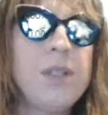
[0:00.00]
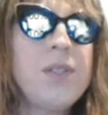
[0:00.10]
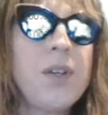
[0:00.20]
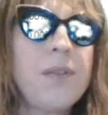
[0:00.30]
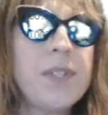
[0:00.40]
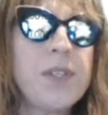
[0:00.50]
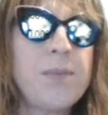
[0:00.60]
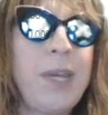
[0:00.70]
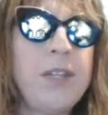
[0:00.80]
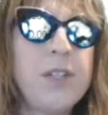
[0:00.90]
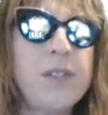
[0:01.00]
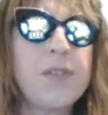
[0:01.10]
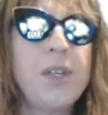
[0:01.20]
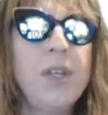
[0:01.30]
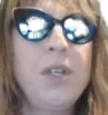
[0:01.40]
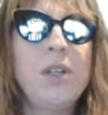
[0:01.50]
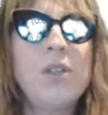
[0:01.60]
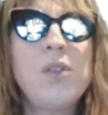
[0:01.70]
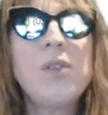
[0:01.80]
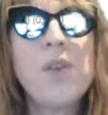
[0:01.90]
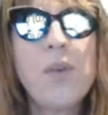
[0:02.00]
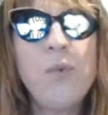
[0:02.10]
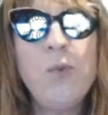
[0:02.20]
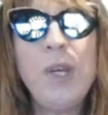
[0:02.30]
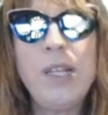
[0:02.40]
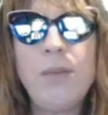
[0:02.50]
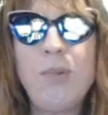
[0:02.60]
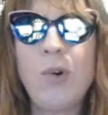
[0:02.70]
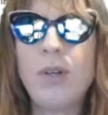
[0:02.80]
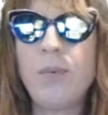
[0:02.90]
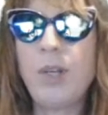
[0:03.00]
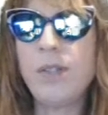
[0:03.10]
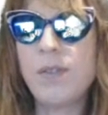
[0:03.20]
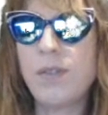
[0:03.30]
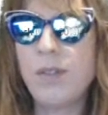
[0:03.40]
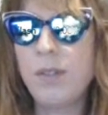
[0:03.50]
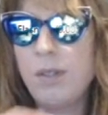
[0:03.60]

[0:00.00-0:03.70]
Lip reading: services pages, Those are the real important ones.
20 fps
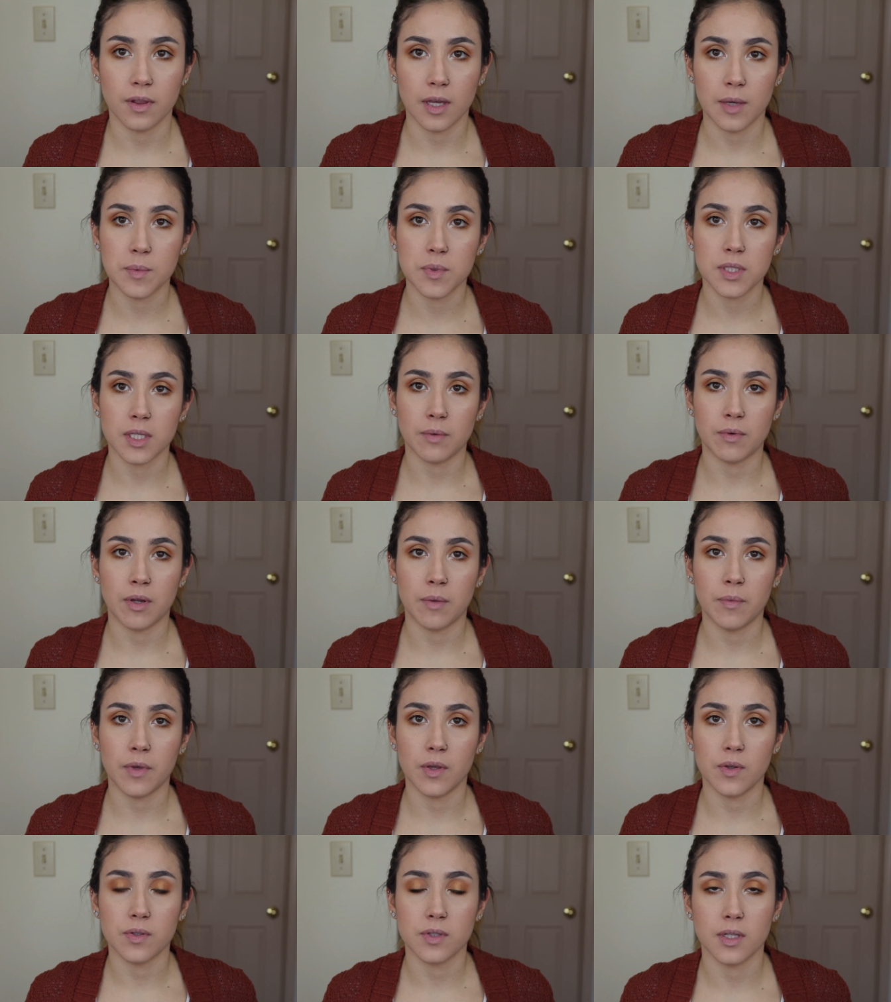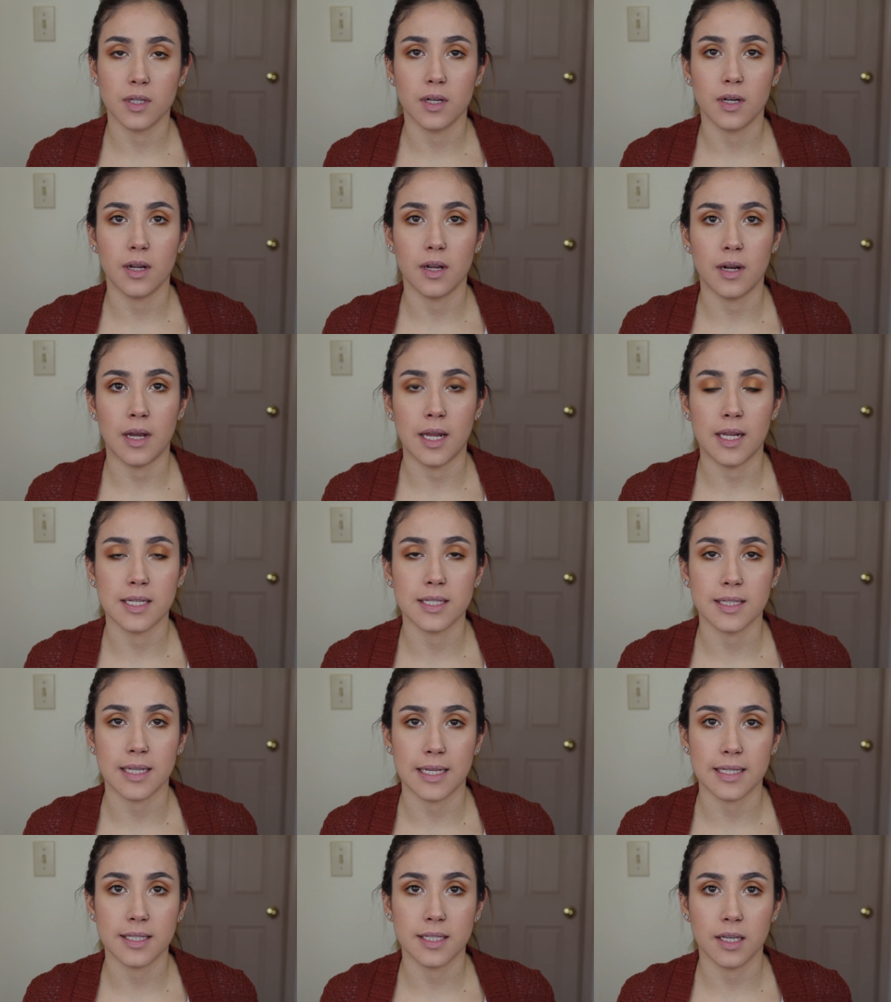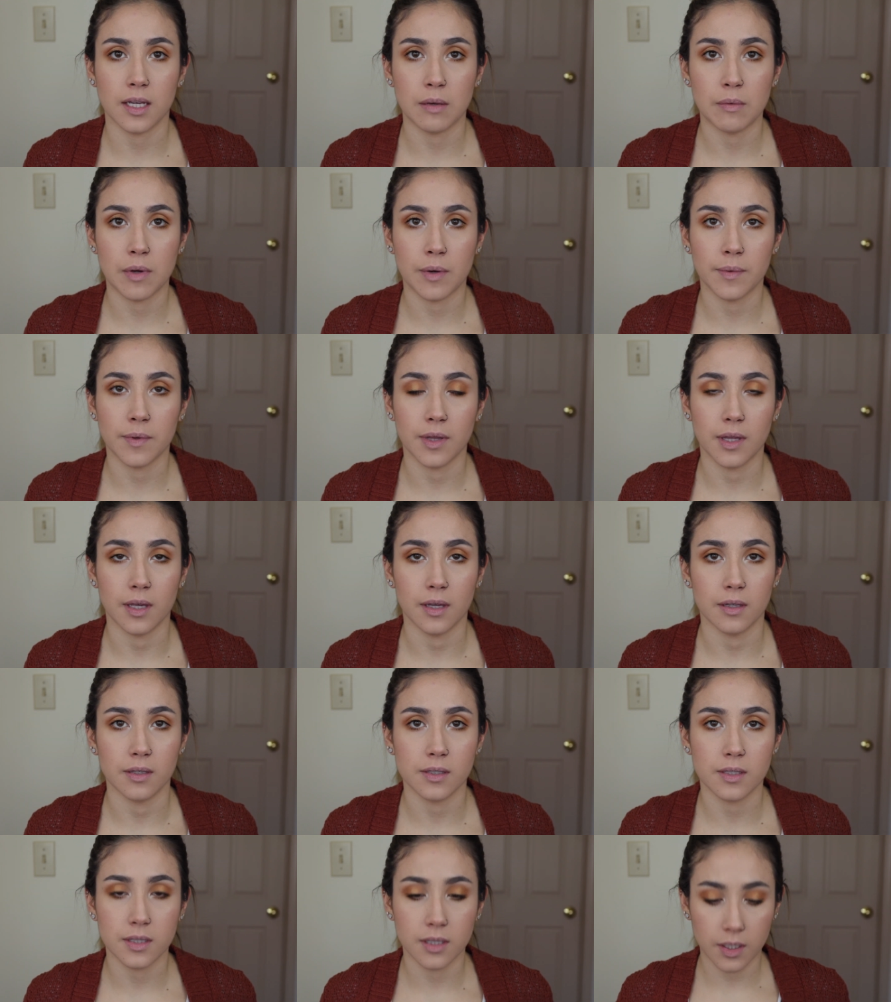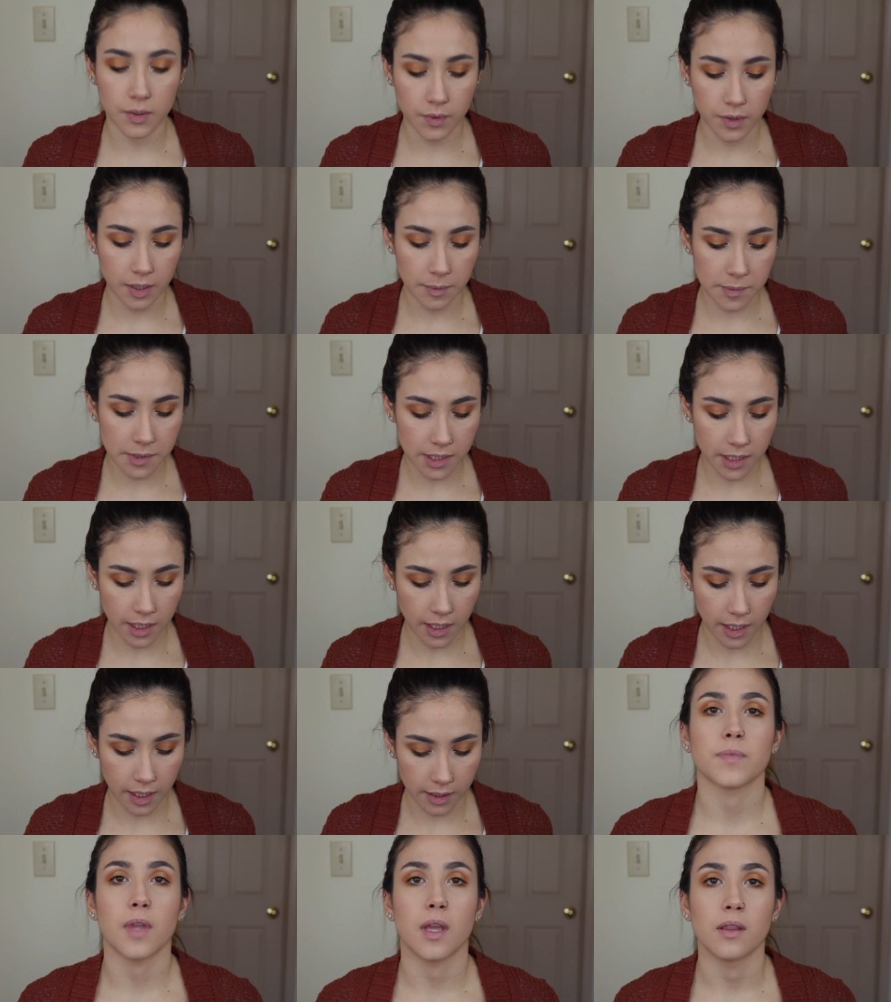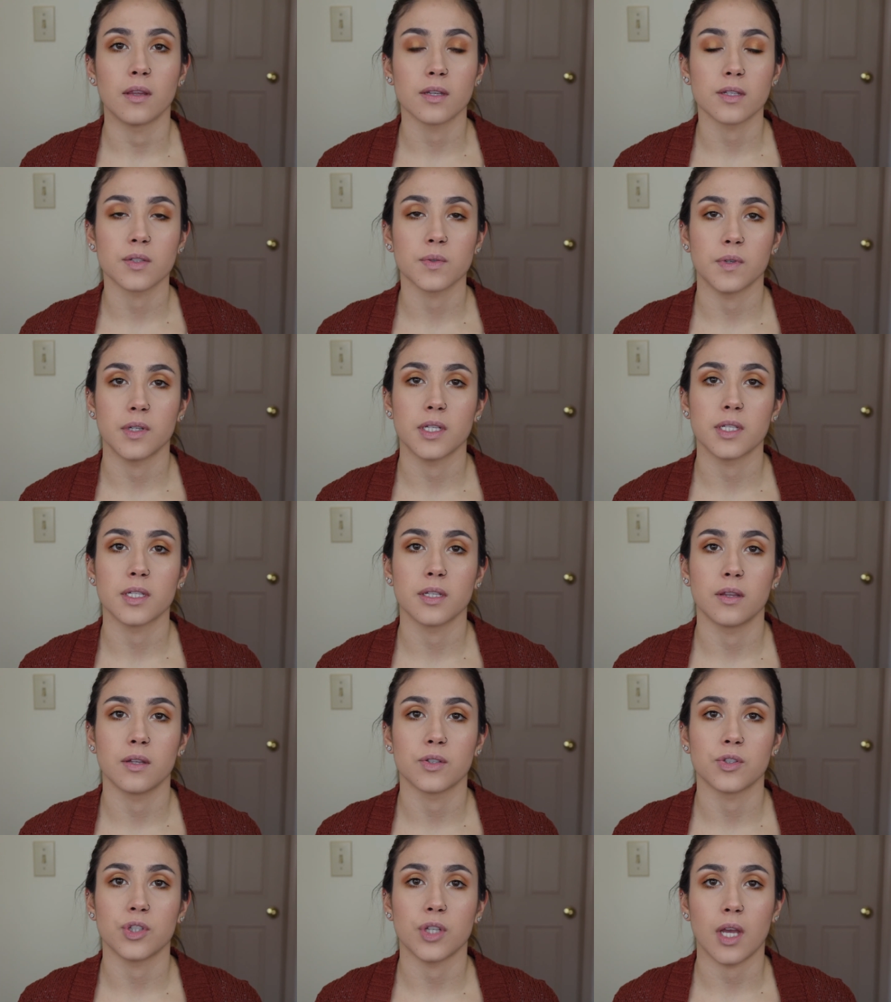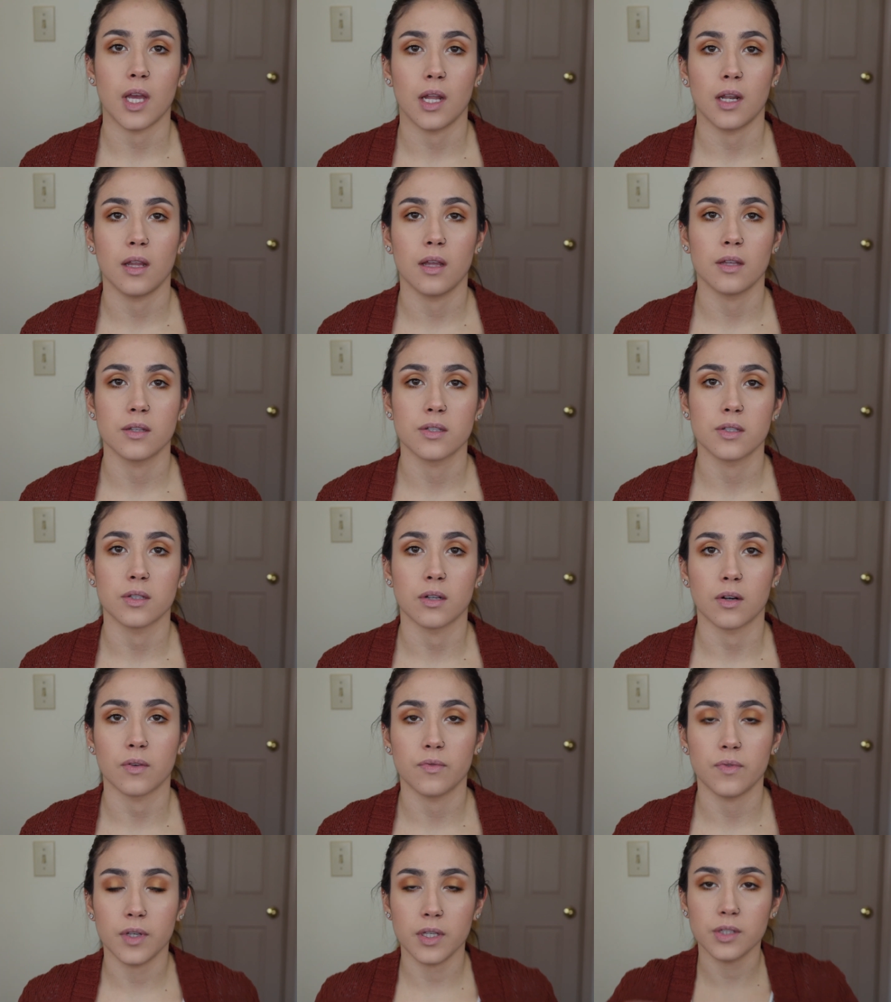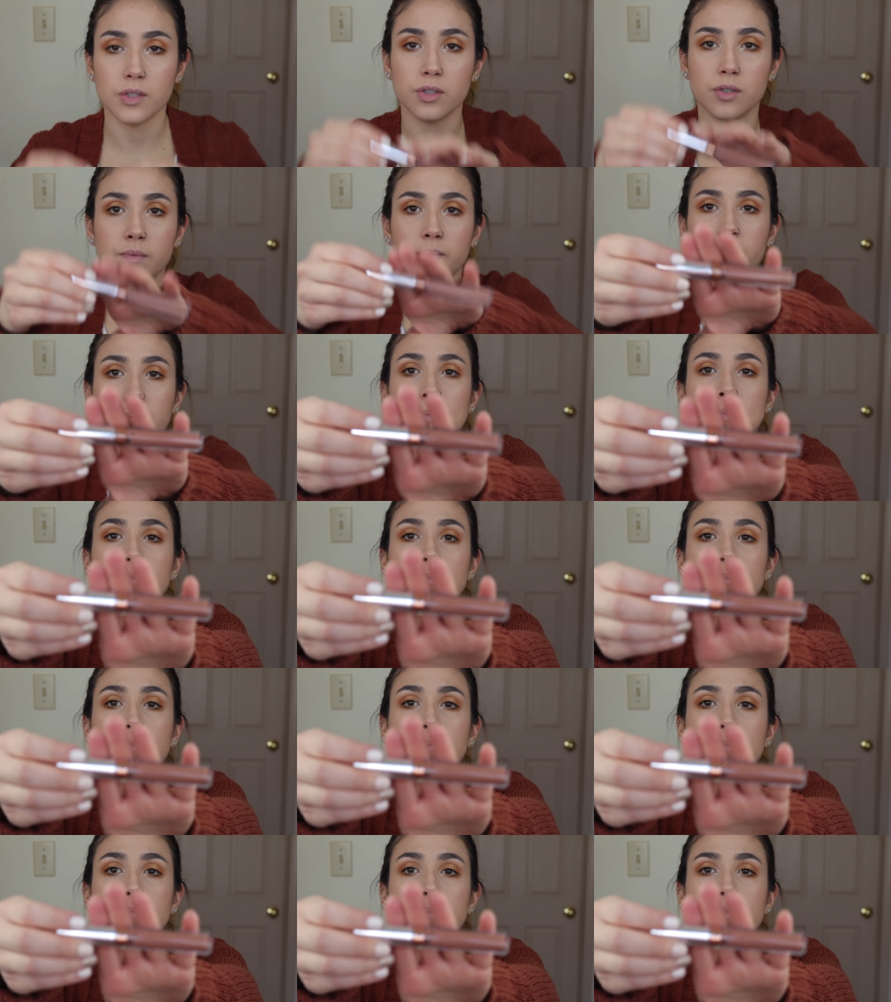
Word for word: lips, I'm going to be using an Anastasia Beverly Hills liquid lipstick, and, and this one is in the shade Starfish.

• [Activity]: Only the pictures are to be dropped; return everything else in the listing exactly.

• [Output of the exercise]:
[0:00.00]
[0:00.10]
[0:00.20]
[0:00.30]
[0:00.40]
[0:00.50]
[0:00.60]
[0:00.70]
[0:00.80]
[0:00.90]
[0:01.00]
[0:01.10]
[0:01.20]
[0:01.30]
[0:01.40]
[0:01.50]
[0:01.60]
[0:01.70]
[0:01.80]
[0:01.90]
[0:02.00]
[0:02.10]
[0:02.20]
[0:02.30]
[0:02.40]
[0:02.50]
[0:02.60]
[0:02.70]
[0:02.80]
[0:02.90]
[0:03.00]
[0:03.10]
[0:03.20]
[0:03.30]
[0:03.40]
[0:03.50]
[0:03.60]

[0:00.00-0:03.70]
Lip reading: services pages, Those are the real important ones.
20 fps
Word for word: lips, I'm going to be using an Anastasia Beverly Hills liquid lipstick, and, and this one is in the shade Starfish.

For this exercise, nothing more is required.